The challenging economic environment has always meant a tough budget balancing act for the Governor and his policy makers.  Ohio is dealing with a projected $8 billion shortfall, which is the context for the administration’s mathematical acrobatics. 

Both the Office of the Ohio Consumers’ Counsel and the Public Utilities Commission of Ohio are funded through assessments paid by utilities, not funded through the state’s general revenue fund (In other words, not funded by taxpayer dollars).  The cuts then do not directly save taxpayer funds.

Theoretically, if the fees on utilities are lessened, then those savings could be passed through to save consumers.  But there’s no guarantee that the monies – $25 million over the biennium – from proposed reductions in the OCC budget and the PUCO budget would benefit consumers.

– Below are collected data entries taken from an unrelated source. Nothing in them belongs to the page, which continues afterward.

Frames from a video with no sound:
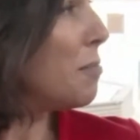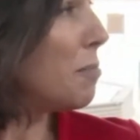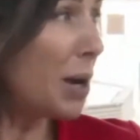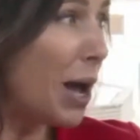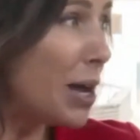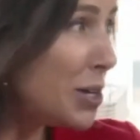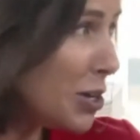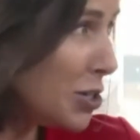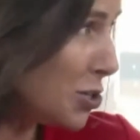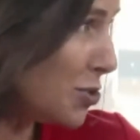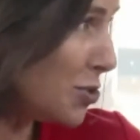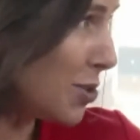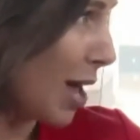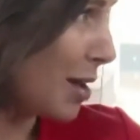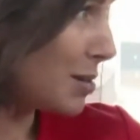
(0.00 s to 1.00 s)
But I don't
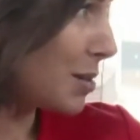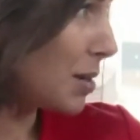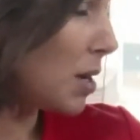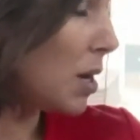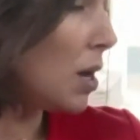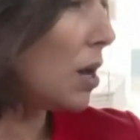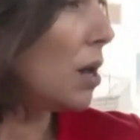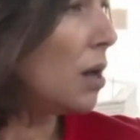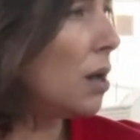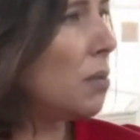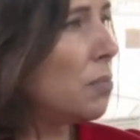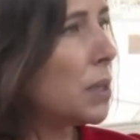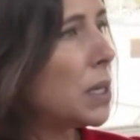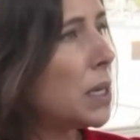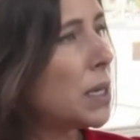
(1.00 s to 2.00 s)
do that
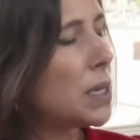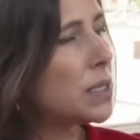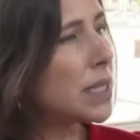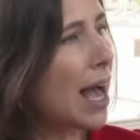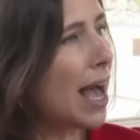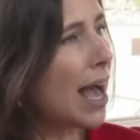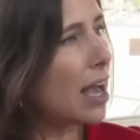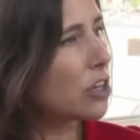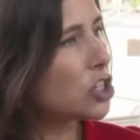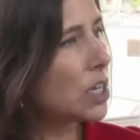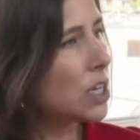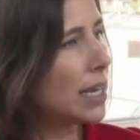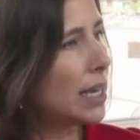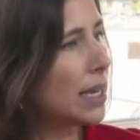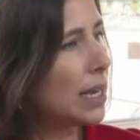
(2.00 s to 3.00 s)
because
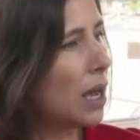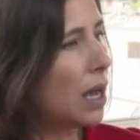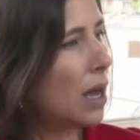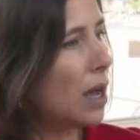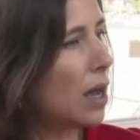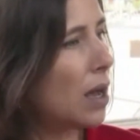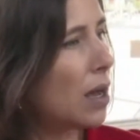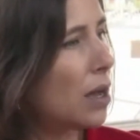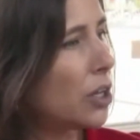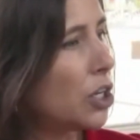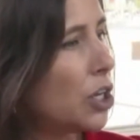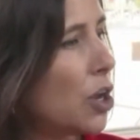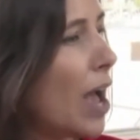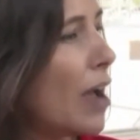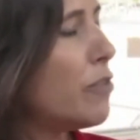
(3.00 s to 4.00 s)
actually,
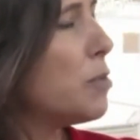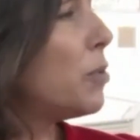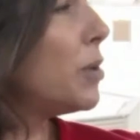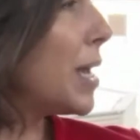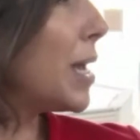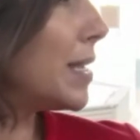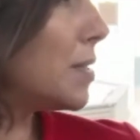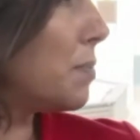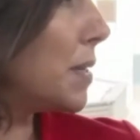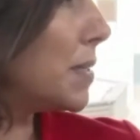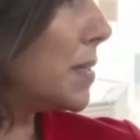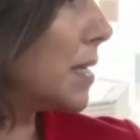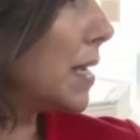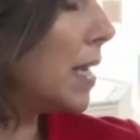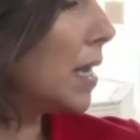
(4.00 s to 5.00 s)
you know, everybody gets
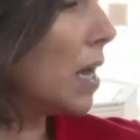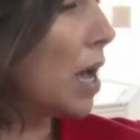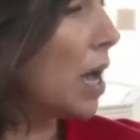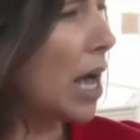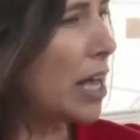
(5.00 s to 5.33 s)
busy.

What is clear is that the relatively modest fees are leveraged into large savings for utility consumers.

The OCC costs residential households in Ohio about $1 per year, and per the agency’s estimates, has saved those consumers $2.70 annually. 

In state fiscal year 2010-2011, OCC said it saved residential consumers over $54.8 million directly through its intervention in cases with utilities, and claims $1.9 billion in savings as a result of collaboration with other advocates where the OCC had a lead role. 

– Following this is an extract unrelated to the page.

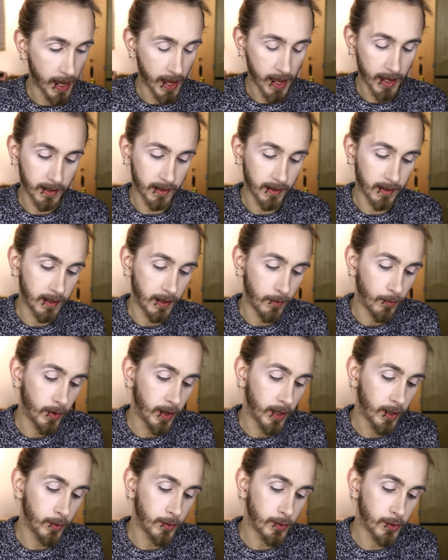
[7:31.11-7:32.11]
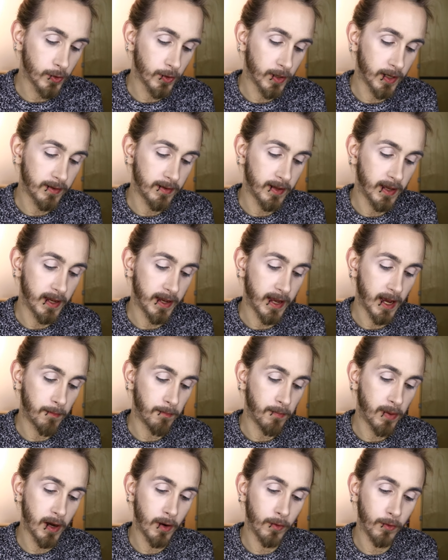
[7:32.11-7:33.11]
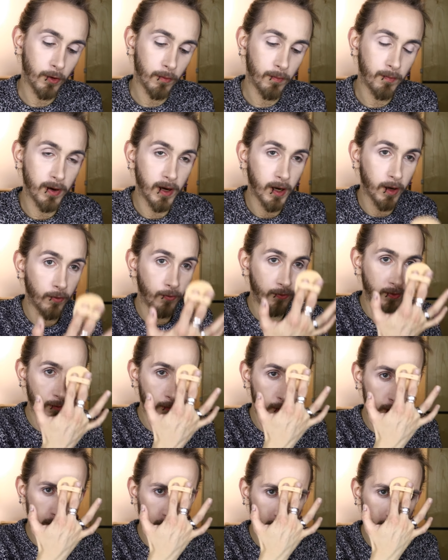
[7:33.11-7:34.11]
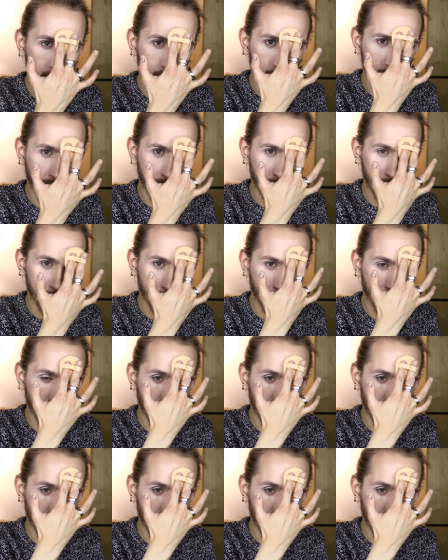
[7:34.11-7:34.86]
And we are just gonna take a powder puff and we are just gonna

Add to that the $1,428,346 that the PUCO says it saved consumers who called their consumer hotline, and that’s a lot of savings.

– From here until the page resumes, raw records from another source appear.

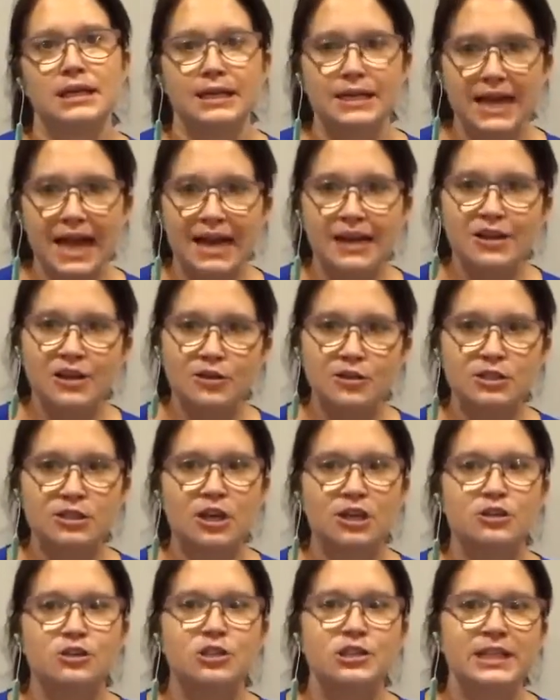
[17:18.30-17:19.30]
Can you
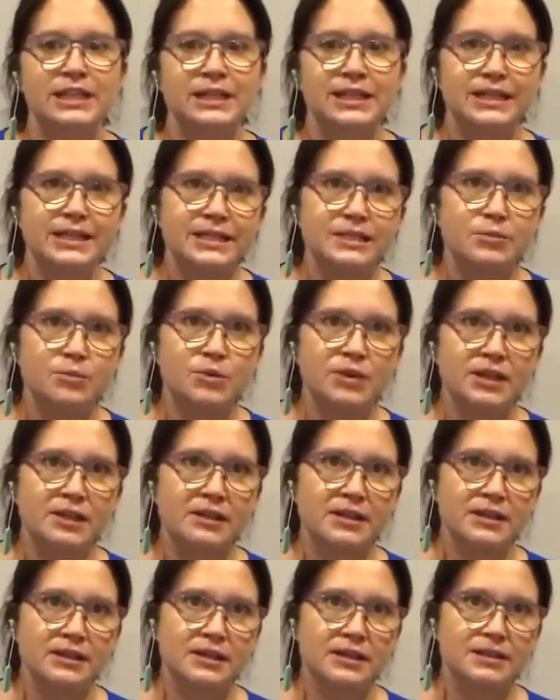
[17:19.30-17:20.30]
start doing these
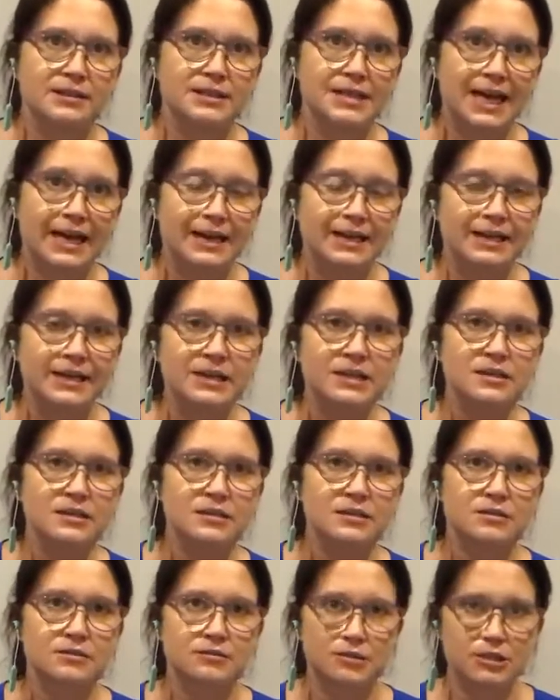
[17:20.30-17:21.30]
breathing
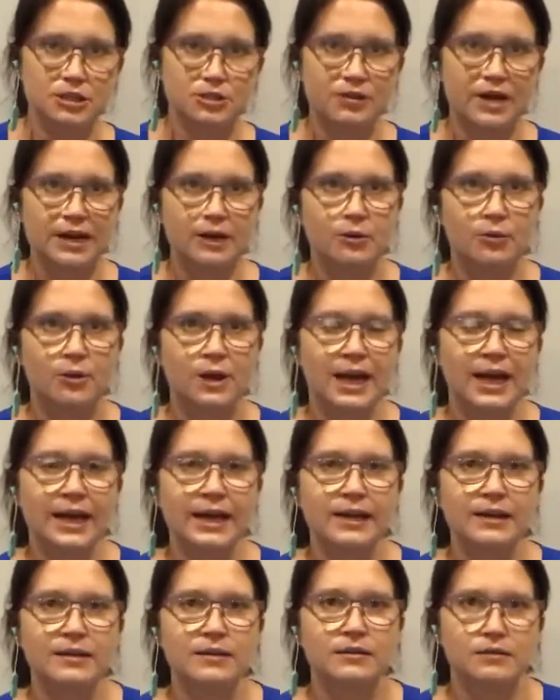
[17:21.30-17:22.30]
techniques straight away?
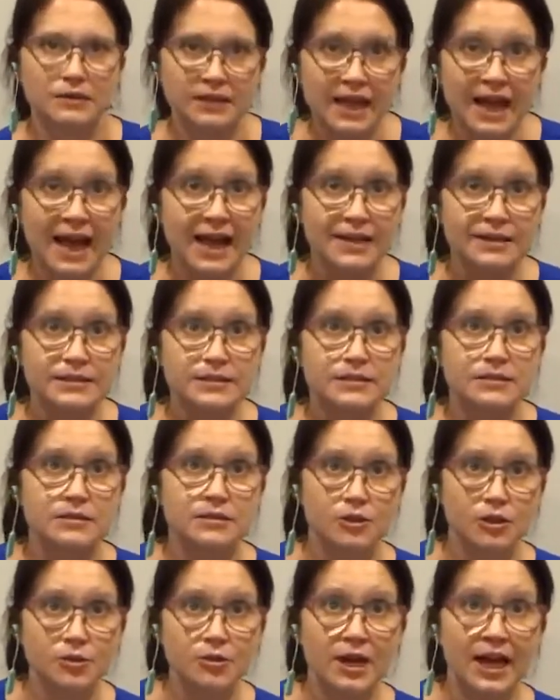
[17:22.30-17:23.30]
Yes,
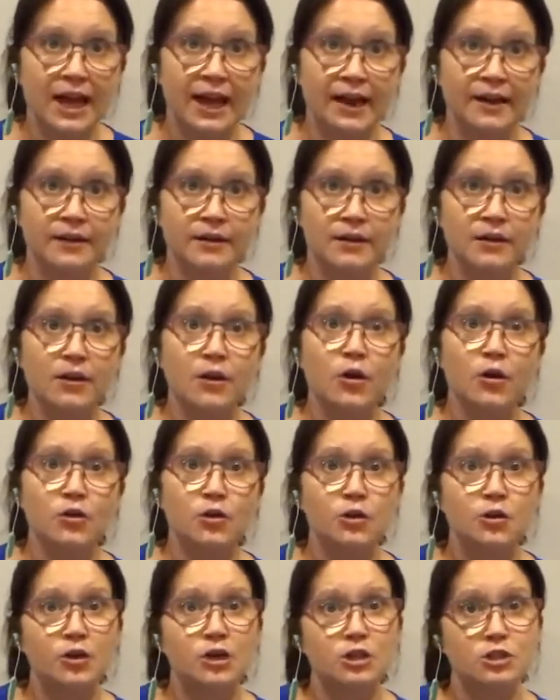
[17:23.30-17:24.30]
you can.
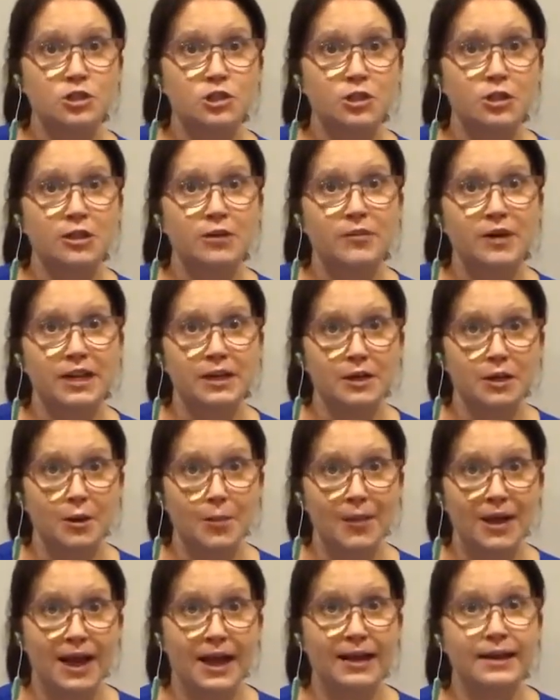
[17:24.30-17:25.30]
You can do them in your
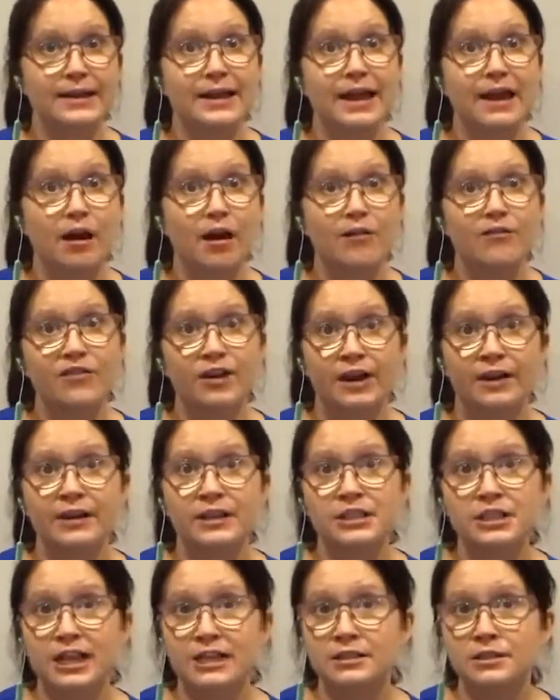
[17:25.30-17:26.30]
bed. They are
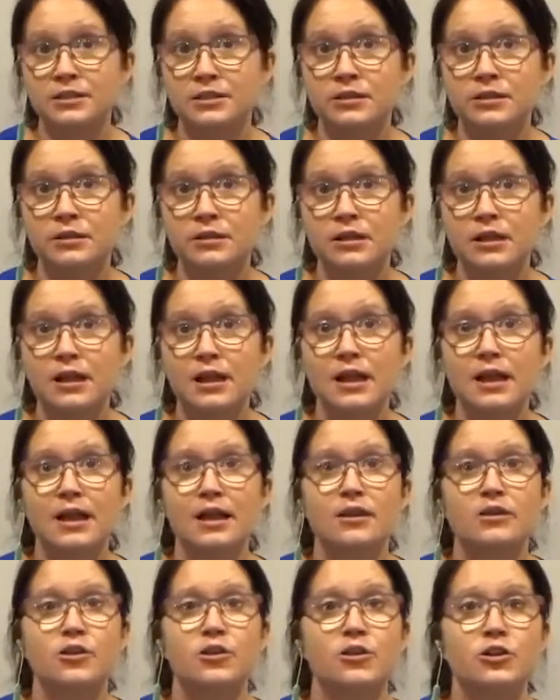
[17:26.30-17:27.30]
very gentle.
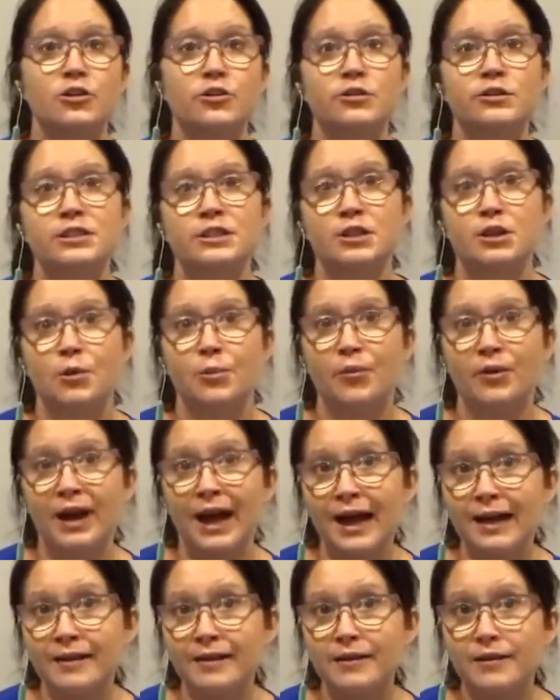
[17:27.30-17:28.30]
You're using your
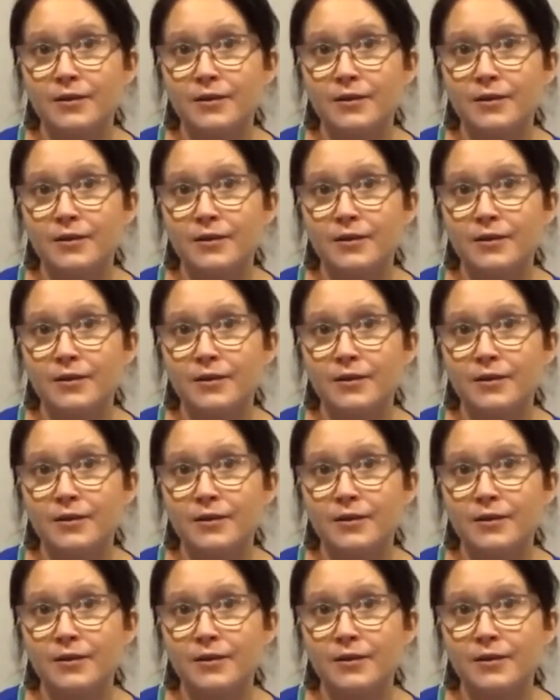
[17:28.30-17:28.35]
breath.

 Nearly $2 billion is a lot, even by Wall Street Standards.

As previously reported, the proposed biennial budget would slash the OCC budget by 51 percent, under the auspices of streamlining state government.  The call center operated by the Ohio Consumers’ Counsel is only 9.5 percent of that agency’s budget.  The remaining 41.5 percent cut the agency could sustain would hinder the investigatory and legal actions the OCC leads or partners with other groups on behalf of consumers. 

A Governor’s budget is document that reflects his policy priorities, not just a ledger of state funds. Because the cuts proposed to the PUCO and the OCC do not help the Governor with the shortfall, we are left with two questions:

Are these cuts an act in demonstrating shared pain across all agencies, regardless of revenue source?

Or is it an effort to reduce the oversight and dampen the voice of critics of some of the state’s largest corporate citizens?